> **Given data**
· · · · · · ·
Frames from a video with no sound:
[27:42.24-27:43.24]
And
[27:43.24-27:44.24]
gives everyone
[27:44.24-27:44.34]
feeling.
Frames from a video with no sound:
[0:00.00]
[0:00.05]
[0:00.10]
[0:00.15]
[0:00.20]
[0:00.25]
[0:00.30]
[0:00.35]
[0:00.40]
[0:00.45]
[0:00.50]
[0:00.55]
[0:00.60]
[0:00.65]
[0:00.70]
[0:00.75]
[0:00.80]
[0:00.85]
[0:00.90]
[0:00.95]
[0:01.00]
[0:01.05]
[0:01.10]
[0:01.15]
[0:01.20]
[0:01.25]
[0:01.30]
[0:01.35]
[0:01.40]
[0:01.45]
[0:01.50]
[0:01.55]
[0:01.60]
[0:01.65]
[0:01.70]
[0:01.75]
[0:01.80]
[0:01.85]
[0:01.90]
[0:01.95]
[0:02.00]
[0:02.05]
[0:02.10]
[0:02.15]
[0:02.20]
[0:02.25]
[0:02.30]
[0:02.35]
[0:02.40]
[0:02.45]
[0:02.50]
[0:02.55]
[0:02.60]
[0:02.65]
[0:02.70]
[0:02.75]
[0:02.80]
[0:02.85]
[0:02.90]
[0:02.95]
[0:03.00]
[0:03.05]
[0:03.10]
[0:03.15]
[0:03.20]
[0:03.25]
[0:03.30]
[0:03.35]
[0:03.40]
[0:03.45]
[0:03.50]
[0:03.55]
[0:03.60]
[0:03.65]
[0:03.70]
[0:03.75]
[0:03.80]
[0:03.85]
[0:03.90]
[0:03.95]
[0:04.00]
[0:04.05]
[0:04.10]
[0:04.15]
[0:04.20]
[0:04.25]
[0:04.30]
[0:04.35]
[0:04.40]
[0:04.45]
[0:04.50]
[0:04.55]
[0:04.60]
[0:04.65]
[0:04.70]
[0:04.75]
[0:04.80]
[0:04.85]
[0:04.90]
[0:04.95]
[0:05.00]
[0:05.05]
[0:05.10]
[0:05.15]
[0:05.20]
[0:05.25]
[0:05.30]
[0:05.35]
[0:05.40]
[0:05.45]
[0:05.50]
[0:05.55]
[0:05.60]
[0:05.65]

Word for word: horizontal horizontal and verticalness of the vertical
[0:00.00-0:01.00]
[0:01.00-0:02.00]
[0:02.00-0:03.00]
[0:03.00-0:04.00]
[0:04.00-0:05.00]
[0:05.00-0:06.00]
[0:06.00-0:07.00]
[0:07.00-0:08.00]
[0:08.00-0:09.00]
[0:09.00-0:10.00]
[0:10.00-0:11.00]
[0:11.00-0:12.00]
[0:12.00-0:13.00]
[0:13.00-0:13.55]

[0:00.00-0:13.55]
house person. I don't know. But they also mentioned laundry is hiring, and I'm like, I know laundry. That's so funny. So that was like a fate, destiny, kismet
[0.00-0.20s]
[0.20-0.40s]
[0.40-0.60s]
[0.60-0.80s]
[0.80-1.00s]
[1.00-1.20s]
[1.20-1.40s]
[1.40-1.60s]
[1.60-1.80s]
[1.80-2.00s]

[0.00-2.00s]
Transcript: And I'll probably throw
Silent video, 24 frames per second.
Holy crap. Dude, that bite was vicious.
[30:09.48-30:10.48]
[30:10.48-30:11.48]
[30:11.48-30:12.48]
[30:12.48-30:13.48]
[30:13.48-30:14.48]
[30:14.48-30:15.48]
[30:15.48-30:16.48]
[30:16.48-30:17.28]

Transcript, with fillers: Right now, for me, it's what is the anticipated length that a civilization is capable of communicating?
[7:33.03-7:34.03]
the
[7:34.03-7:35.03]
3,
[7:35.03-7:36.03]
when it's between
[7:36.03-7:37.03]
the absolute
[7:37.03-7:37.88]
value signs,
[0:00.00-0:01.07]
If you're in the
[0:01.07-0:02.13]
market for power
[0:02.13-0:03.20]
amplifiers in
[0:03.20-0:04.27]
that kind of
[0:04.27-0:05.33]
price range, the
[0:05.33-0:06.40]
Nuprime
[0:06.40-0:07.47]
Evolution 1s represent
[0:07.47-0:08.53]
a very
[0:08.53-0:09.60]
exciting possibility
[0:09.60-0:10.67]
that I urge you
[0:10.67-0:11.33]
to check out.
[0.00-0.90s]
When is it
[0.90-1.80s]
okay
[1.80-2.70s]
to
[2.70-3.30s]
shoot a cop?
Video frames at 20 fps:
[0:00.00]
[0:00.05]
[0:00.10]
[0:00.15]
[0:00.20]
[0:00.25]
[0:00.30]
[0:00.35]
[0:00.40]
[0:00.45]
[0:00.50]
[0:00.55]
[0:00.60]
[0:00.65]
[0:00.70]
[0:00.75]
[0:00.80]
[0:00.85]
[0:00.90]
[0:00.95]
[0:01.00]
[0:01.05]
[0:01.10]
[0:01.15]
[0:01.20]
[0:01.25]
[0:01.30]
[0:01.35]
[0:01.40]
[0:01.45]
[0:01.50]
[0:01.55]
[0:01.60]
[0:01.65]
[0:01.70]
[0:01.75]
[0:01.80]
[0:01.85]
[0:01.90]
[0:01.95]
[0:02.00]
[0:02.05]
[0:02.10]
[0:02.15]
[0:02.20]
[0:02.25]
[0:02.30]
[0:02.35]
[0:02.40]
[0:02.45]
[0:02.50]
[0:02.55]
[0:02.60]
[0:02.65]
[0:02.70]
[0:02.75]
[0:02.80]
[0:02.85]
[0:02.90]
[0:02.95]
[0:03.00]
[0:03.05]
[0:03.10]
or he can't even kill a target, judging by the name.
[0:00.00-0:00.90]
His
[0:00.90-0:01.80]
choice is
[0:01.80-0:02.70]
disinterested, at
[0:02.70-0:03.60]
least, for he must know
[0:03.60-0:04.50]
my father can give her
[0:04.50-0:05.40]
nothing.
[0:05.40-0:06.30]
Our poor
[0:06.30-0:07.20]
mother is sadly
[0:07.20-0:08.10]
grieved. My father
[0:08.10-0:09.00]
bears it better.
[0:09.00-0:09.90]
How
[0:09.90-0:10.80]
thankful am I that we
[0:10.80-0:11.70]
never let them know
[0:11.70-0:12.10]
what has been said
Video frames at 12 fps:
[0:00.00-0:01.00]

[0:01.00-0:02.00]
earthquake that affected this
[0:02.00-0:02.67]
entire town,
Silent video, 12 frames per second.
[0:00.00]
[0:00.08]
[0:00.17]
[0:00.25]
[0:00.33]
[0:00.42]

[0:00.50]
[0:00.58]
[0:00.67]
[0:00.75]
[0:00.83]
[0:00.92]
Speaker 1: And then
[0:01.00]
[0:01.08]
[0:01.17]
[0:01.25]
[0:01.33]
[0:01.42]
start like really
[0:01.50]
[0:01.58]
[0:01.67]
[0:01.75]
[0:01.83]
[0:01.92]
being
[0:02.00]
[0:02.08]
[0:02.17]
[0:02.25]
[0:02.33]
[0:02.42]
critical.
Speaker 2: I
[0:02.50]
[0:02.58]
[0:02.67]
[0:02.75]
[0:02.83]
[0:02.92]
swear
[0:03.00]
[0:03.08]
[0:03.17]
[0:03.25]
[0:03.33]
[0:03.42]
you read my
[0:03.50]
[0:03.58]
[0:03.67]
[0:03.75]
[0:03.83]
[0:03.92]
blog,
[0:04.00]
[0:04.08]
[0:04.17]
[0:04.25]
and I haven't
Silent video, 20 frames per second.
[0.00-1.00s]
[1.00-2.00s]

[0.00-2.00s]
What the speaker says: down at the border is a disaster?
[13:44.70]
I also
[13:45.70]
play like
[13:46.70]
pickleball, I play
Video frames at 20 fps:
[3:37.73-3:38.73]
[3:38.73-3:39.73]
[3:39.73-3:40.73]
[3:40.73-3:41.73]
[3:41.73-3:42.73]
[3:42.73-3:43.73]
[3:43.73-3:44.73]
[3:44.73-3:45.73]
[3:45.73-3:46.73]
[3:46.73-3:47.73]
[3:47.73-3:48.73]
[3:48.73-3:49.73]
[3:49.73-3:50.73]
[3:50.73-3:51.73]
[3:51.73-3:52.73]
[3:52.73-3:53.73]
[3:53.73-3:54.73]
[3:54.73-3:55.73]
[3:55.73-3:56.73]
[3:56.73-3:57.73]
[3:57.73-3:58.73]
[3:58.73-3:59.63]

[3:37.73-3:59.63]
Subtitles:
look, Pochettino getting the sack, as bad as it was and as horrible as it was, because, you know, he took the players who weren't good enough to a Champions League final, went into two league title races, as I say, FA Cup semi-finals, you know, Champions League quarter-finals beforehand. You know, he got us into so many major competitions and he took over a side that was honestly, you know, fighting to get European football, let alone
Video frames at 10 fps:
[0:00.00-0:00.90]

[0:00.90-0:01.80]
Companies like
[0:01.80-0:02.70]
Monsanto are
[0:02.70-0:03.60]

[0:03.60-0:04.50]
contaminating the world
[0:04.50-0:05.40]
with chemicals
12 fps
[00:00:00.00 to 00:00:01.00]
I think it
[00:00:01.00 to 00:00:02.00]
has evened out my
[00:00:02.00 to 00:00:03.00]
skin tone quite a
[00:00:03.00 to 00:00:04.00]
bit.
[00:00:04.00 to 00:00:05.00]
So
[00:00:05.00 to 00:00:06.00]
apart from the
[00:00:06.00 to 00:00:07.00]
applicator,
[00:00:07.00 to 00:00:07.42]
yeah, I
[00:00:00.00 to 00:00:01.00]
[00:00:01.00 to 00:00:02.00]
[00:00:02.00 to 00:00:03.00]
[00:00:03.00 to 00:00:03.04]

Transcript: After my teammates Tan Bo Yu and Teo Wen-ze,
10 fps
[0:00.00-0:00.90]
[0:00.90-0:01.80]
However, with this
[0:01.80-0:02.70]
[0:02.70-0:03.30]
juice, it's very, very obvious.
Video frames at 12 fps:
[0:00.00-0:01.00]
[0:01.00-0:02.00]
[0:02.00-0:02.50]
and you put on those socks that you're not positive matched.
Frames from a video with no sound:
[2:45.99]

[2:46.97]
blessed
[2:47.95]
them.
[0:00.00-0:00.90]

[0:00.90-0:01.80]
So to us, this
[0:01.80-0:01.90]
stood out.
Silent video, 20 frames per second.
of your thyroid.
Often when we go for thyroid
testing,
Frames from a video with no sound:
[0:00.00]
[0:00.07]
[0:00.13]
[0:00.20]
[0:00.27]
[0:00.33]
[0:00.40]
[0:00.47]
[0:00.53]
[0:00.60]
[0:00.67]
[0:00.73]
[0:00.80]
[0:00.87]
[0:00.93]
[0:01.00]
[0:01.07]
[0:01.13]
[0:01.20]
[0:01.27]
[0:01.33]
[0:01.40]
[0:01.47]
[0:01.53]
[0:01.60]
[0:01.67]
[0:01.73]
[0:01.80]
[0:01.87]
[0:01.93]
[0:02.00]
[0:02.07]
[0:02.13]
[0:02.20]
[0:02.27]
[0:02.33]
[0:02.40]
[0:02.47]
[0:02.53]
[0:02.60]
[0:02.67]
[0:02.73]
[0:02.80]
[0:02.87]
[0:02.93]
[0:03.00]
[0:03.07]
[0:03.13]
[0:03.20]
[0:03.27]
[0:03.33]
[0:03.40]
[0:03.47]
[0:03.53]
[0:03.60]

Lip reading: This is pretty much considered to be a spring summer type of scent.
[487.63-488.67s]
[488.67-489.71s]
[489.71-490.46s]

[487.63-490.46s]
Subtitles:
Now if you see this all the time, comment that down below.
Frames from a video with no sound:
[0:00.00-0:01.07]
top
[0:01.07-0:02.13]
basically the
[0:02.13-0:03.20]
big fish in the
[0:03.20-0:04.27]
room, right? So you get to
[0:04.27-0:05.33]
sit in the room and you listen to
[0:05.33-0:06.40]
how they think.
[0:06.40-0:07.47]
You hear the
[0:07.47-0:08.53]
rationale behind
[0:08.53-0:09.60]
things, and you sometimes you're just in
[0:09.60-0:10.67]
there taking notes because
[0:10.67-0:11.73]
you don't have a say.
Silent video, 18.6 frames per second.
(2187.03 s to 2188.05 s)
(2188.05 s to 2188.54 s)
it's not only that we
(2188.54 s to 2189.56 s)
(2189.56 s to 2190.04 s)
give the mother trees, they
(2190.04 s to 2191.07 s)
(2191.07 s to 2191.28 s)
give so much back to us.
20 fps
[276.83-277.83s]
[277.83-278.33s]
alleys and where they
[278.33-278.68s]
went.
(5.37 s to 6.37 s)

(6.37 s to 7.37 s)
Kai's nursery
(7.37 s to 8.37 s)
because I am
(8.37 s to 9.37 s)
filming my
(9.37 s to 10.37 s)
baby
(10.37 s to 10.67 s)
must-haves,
· · · · · · ·
> **What you have to do**
Display every line of the listing that contains the string "Transcript".

> **Written response**
Transcript: And I'll probably throw
Transcript, with fillers: Right now, for me, it's what is the anticipated length that a civilization is capable of communicating?
Transcript: After my teammates Tan Bo Yu and Teo Wen-ze,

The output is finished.